HOW TO COMPLETE THIS TASK:
Copy the entries below exactly; any picture among them should be left out.

MATERIAL SHOWN:
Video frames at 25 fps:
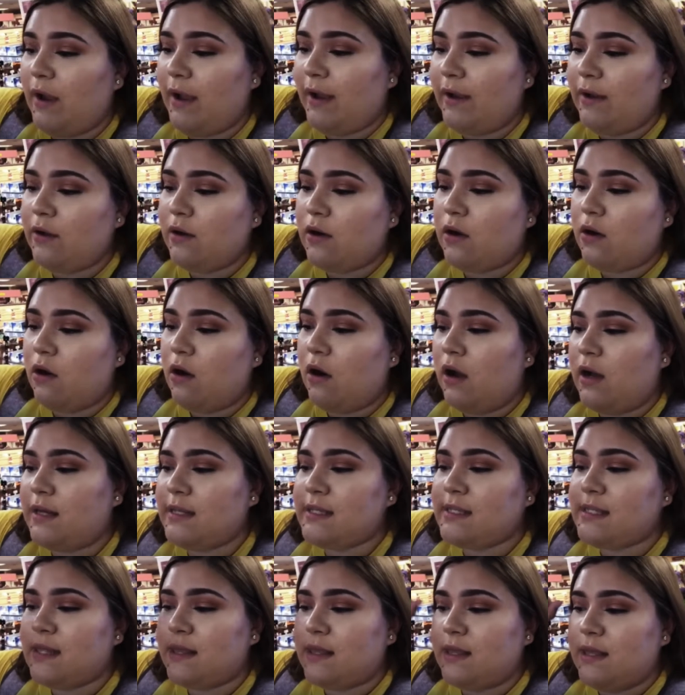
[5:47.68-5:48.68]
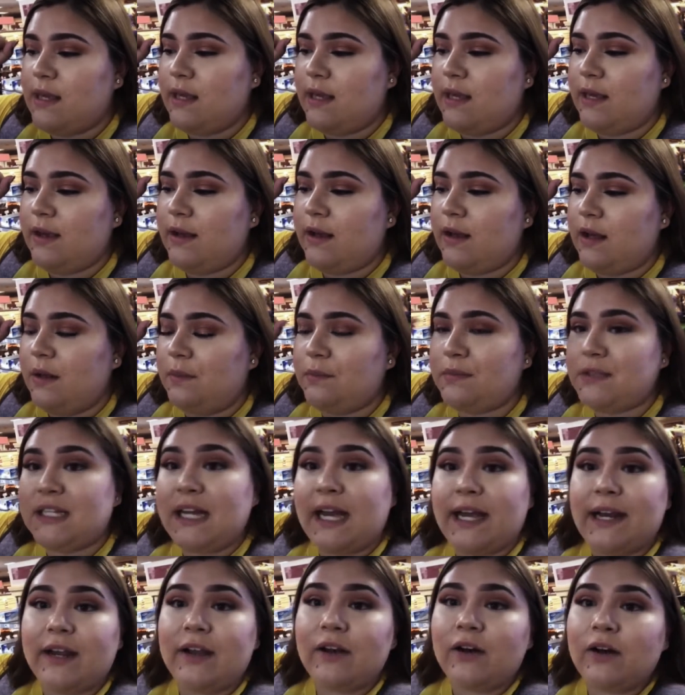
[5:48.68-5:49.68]
right across the um,
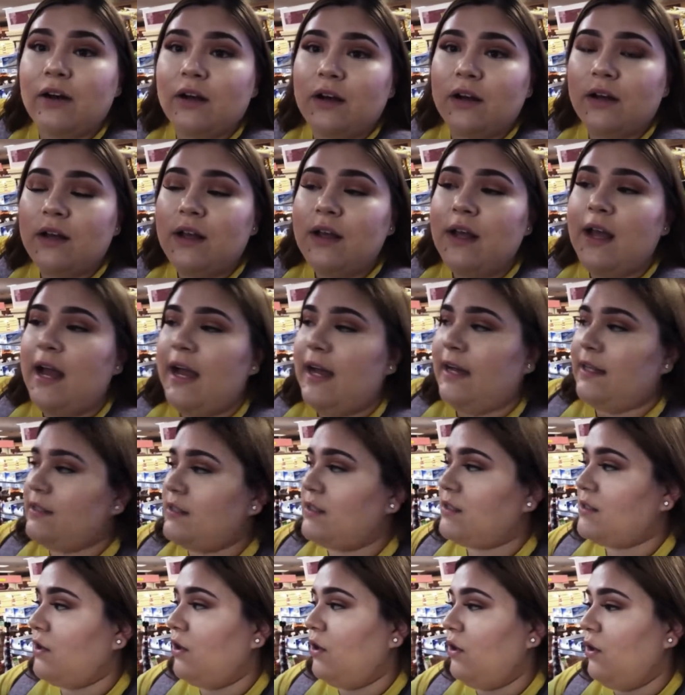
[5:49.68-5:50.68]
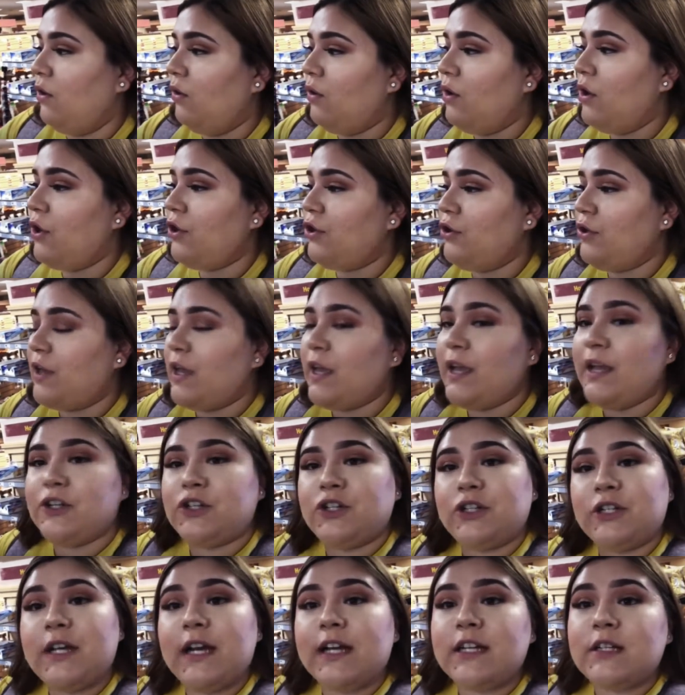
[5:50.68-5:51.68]
dining hall, and so you can get
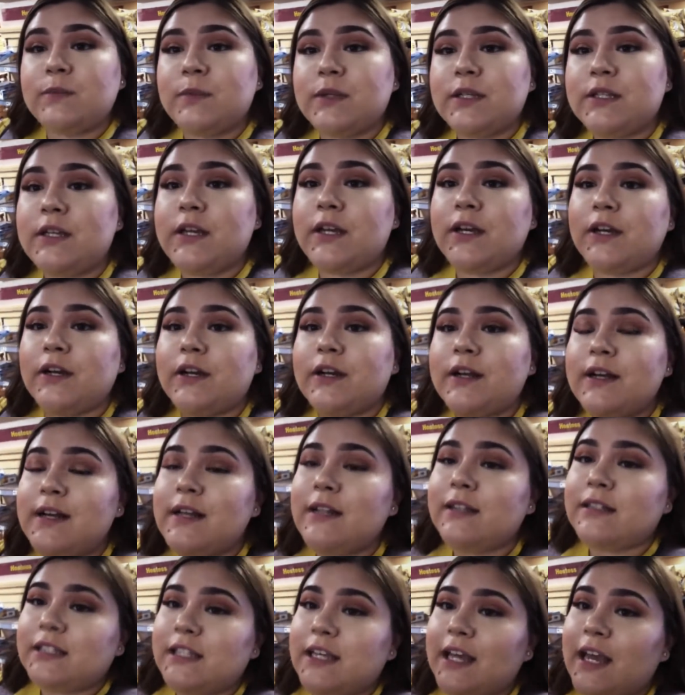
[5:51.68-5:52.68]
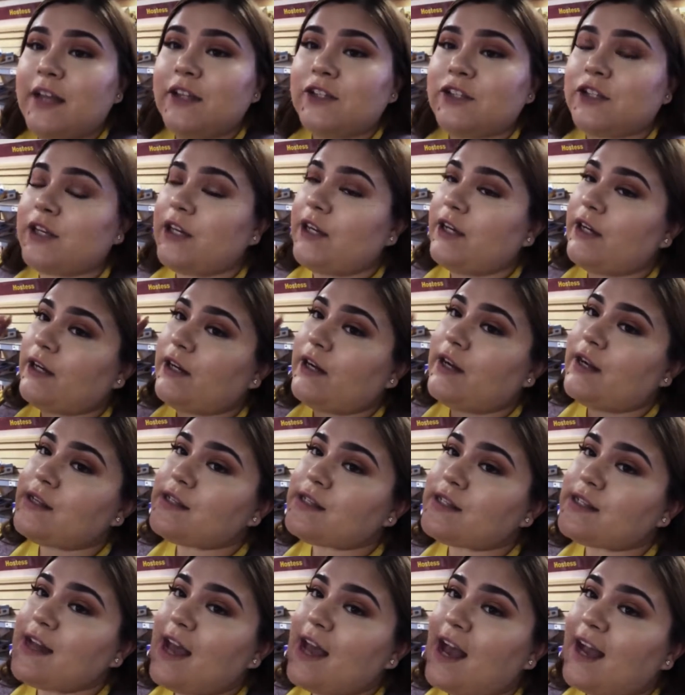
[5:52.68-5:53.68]
your textbooks here, D H gear,
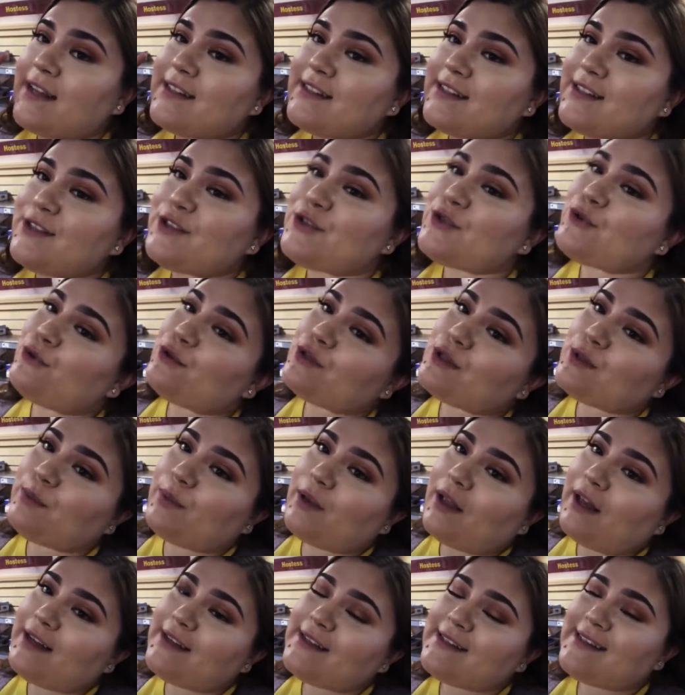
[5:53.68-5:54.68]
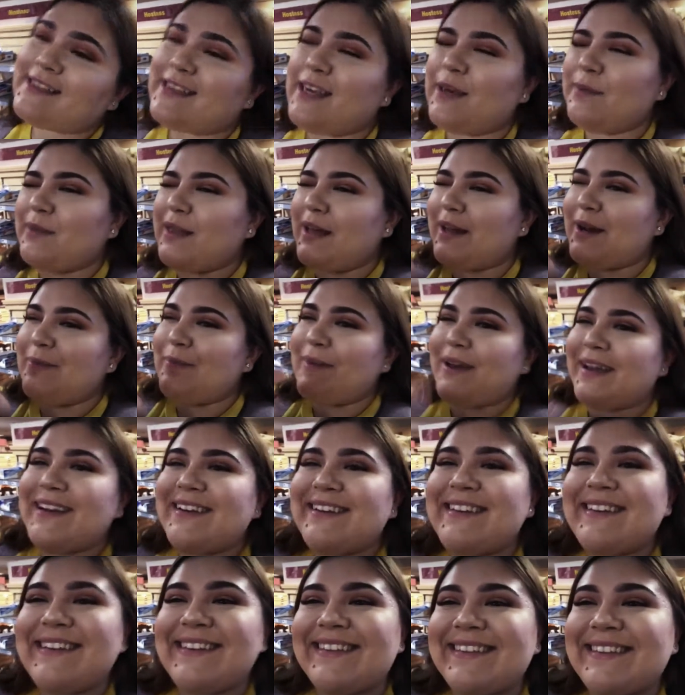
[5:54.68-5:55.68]
snacks, and school supplies. Keep that in mind.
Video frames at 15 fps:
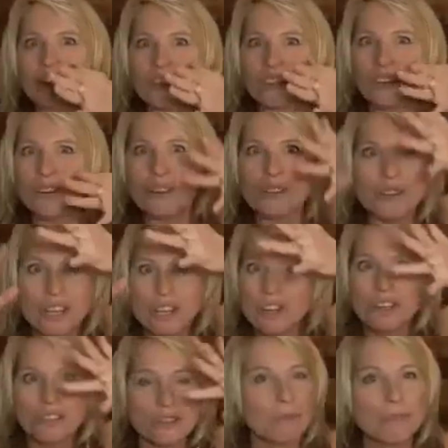So
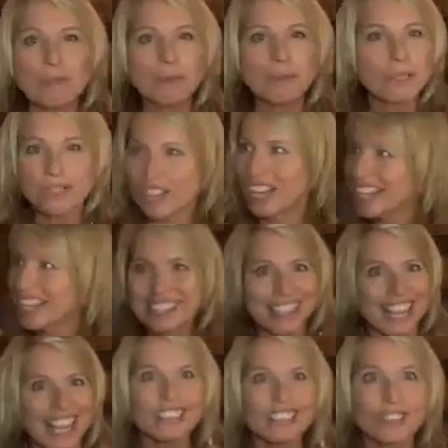some people say it's the
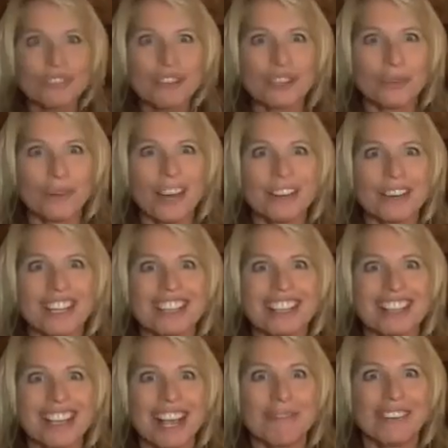age of Aquarius is
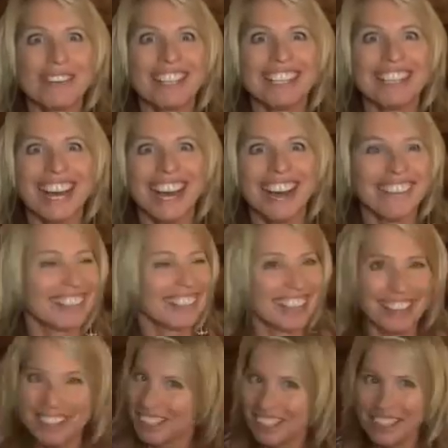happening now, and
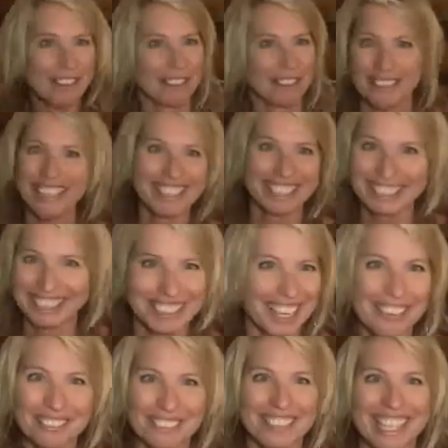I think it's
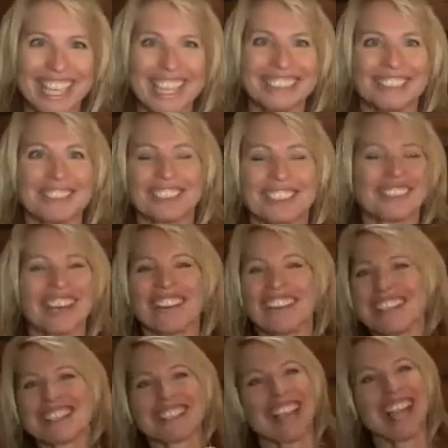time for the age of
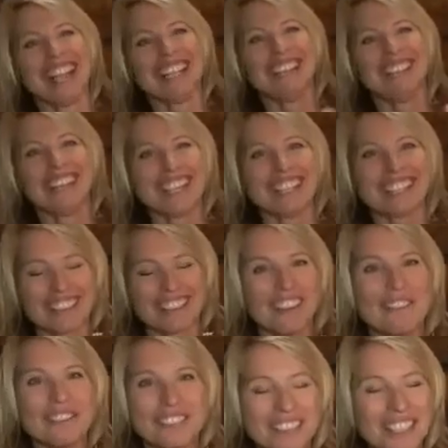Aquarius anyway. So
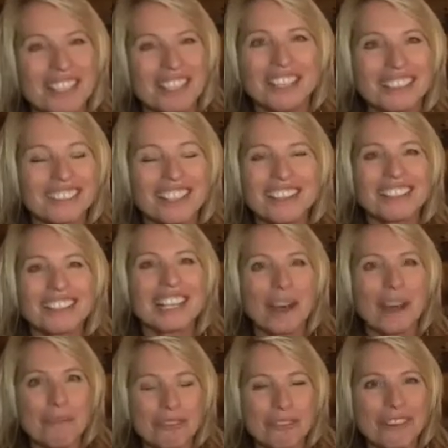I'm totally
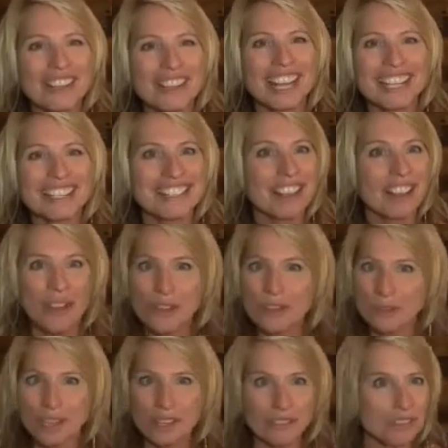up for that. So
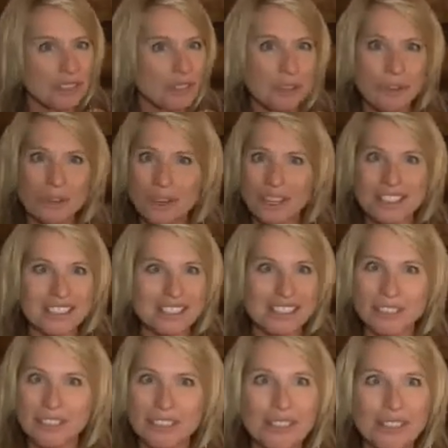if
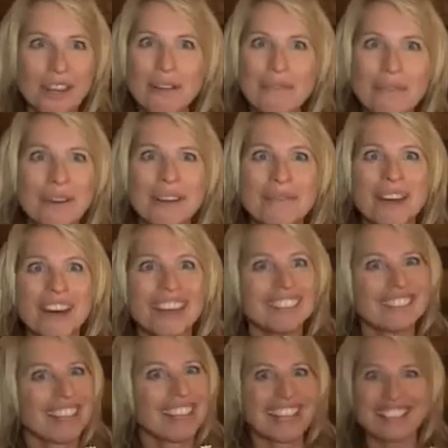you know more about
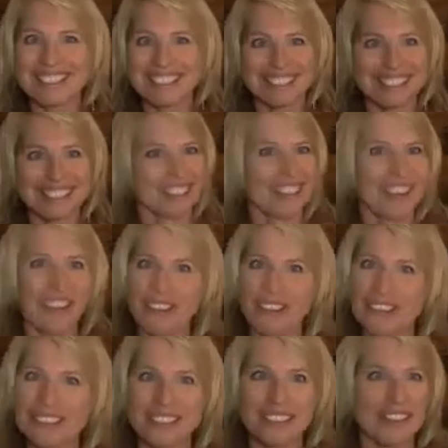that,
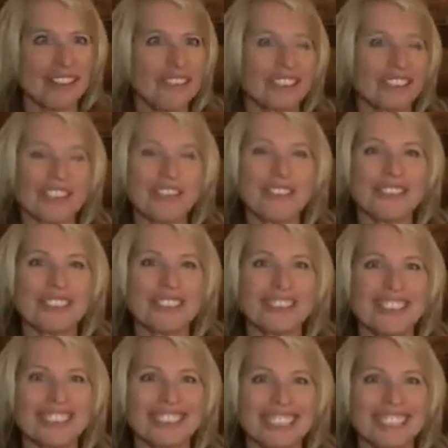also would love you to
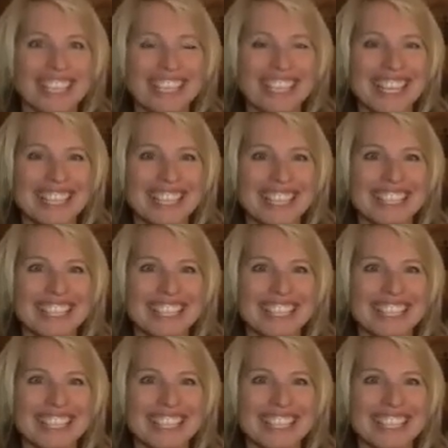share that.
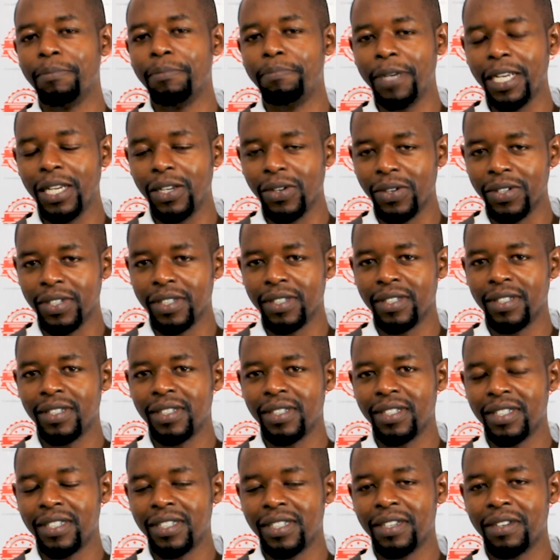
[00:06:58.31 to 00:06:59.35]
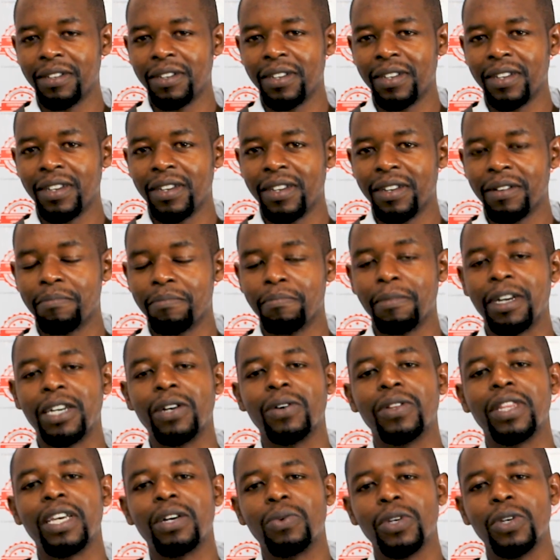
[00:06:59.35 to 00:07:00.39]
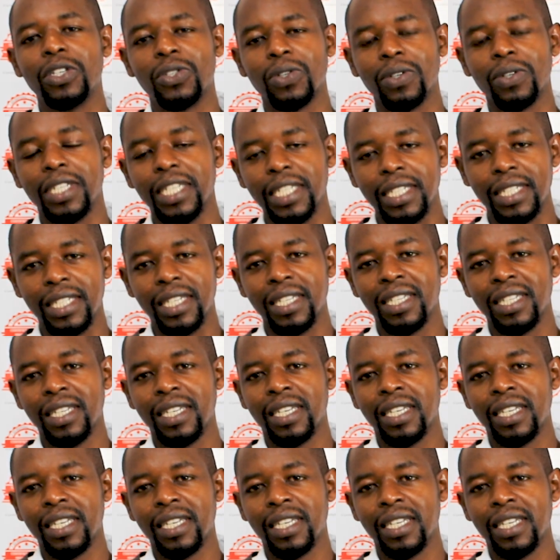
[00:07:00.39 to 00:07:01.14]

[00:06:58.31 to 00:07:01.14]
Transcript: billion. But now the question is,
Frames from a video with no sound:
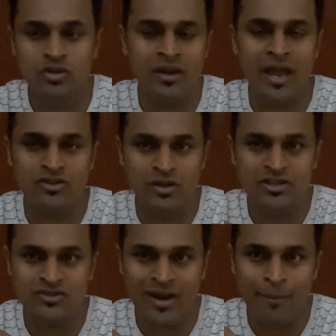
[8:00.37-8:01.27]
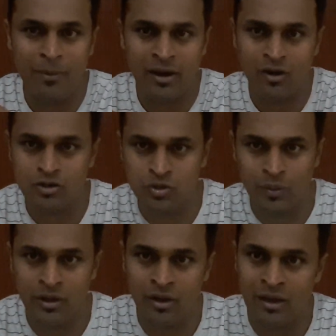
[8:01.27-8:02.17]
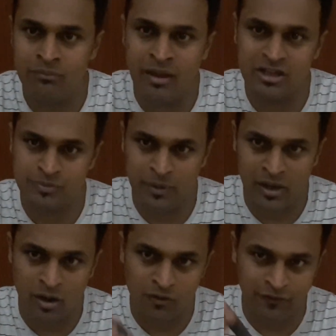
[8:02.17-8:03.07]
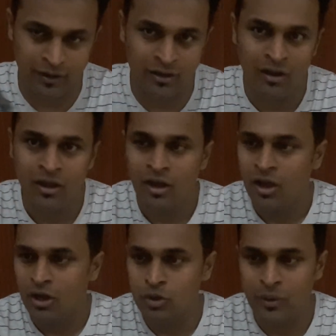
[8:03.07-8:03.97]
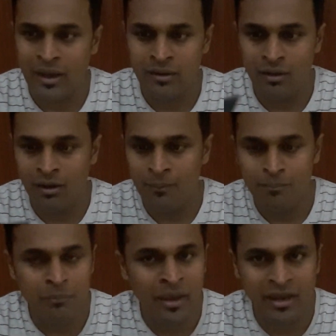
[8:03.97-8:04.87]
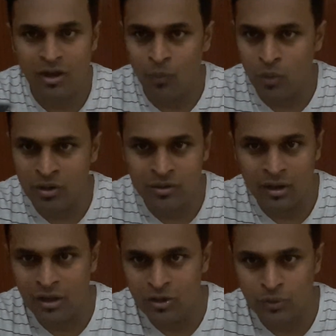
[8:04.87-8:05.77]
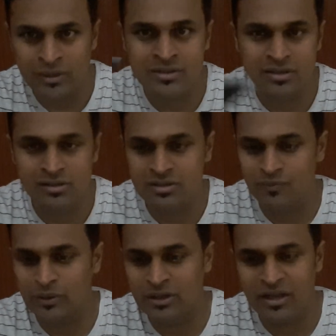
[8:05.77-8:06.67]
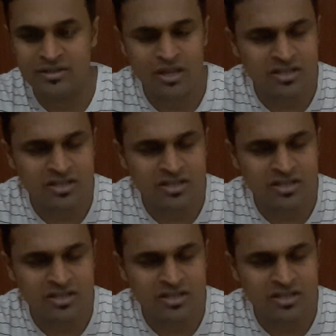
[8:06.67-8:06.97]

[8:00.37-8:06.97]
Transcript: You can actually strap paracords over here and make a spear out of it. You can make your wooden utensils with this.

RESULT OF THE EXERCISE:
Video frames at 25 fps:
[5:47.68-5:48.68]
[5:48.68-5:49.68]
right across the um,
[5:49.68-5:50.68]
[5:50.68-5:51.68]
dining hall, and so you can get
[5:51.68-5:52.68]
[5:52.68-5:53.68]
your textbooks here, D H gear,
[5:53.68-5:54.68]
[5:54.68-5:55.68]
snacks, and school supplies. Keep that in mind.
Video frames at 15 fps:
So
some people say it's the
age of Aquarius is
happening now, and
I think it's
time for the age of
Aquarius anyway. So
I'm totally
up for that. So
if
you know more about
that,
also would love you to
share that.
[00:06:58.31 to 00:06:59.35]
[00:06:59.35 to 00:07:00.39]
[00:07:00.39 to 00:07:01.14]

[00:06:58.31 to 00:07:01.14]
Transcript: billion. But now the question is,
Frames from a video with no sound:
[8:00.37-8:01.27]
[8:01.27-8:02.17]
[8:02.17-8:03.07]
[8:03.07-8:03.97]
[8:03.97-8:04.87]
[8:04.87-8:05.77]
[8:05.77-8:06.67]
[8:06.67-8:06.97]

[8:00.37-8:06.97]
Transcript: You can actually strap paracords over here and make a spear out of it. You can make your wooden utensils with this.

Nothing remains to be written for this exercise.